La version 2017 a un noyau central, l’exposition Une place idéale d’Alexandre David. Ce travail, tout en bois et à cheval entre la sculpture minimaliste et l’architecture, est emblématique du projet ouvert et modulable rêvé au MACL.
« L’oeuvre redéfinit l’espace du musée, cet espace qu’on essaie de faire glisser vers un autre mode d’usage. Chez Alexandre David, la notion d’usage est extrêmement importante», rappelle le directeur Demers.
Contexte électoral ou non, Une place idéale évoque la participation à un espace social. Avec ses courbes, ses dénivellations et son espace clos, la plateforme de David appelle la prise de position.
«Elle n’est pas juste un support, insiste Jonathan Demers, elle influence les comportements. On peut y monter ou pas, on peut la regarder comme un objet ou s’y introduire. Elle active le débat. »
Les politiciens ont préféré rester en dehors de l’estrade ambiguë. D’autres ont pris le relais, tel un prof de journalisme qui s’y est présenté pour donner un cours sur les réseaux sociaux et l’espace public.
Métaphore muséale
La première de Trilogie électorale a été développée en collaboration avec l’Université du Québec en Outaouais (UQO), qui possède un pavillon à Saint-Jérôme. D’abord tenue à la Galerie UQO, à Gatineau, une journée d’activités sera reprise au MACL samedi, veille des élections. Plusieurs collectifs politisés, comme Journée sans culture ou Action indirecte, y participent. Au menu: une partie de… ping-pong.
Des pongistes du club LY Table Tennis Academy reçoivent de nouvelles règles de jeu, orientées sur la collaboration et la longévité de l’échange. Le rythme est ralenti et l’esprit de compétition annihilé.
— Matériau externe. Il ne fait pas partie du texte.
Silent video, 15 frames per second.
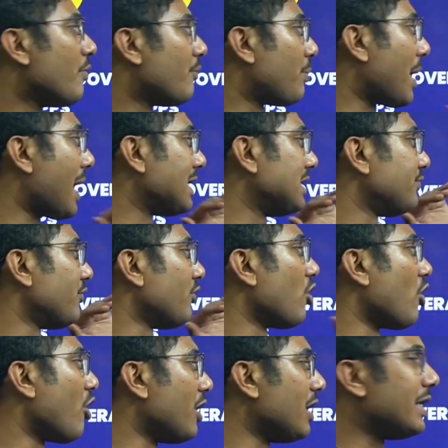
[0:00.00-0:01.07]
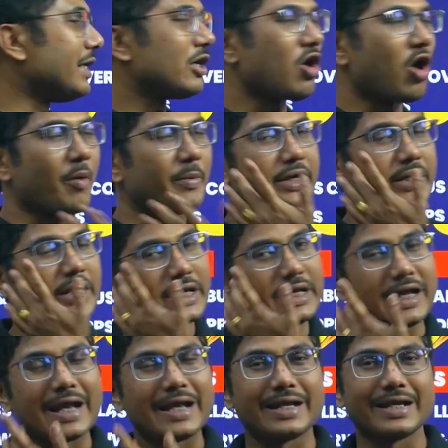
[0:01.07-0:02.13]
Price for only COMEDK
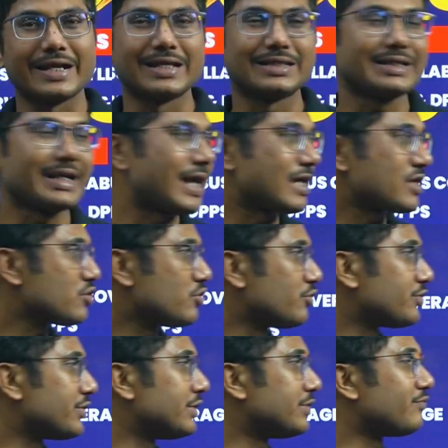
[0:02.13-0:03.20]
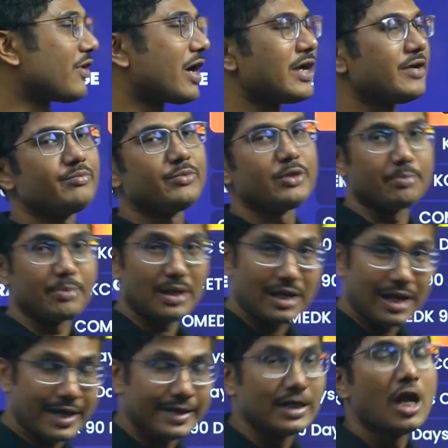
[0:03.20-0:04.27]
90 days crash course is
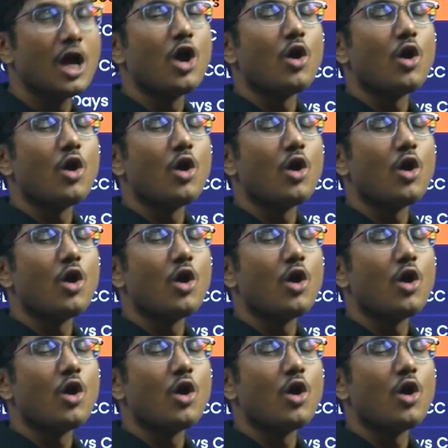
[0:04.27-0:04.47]
5999.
«C’est une métaphore intéressante sur le jeu compétitif, sur les systèmes spéculatifs, sur les composantes d’une vie démocratique, avance Jonathan Demers. Qu’est-ce que ça donne quand on modifie les règles?»
La modification du classique débat électoral a, elle, fait fuir les principaux concernés. Mais le MACL continuera, dit-on, à bousculer les us. Le futur bâtiment, qui reste à dessiner, sera « déployé dans l’espace public ».
«On voit le hall en cuisine communautaire, on ne veut plus des parois entre l’intérieur et l’extérieur. L’idée est que ce soit un musée dé-hiérarchisé, qu’on le traverse dans la ville, où on y va, on y retourne. Il aura un rôle physique important », soutient Jonathan Demers, qui déposera sa demande auprès du ministère de la Culture avant la campagne électorale prévue dans un an.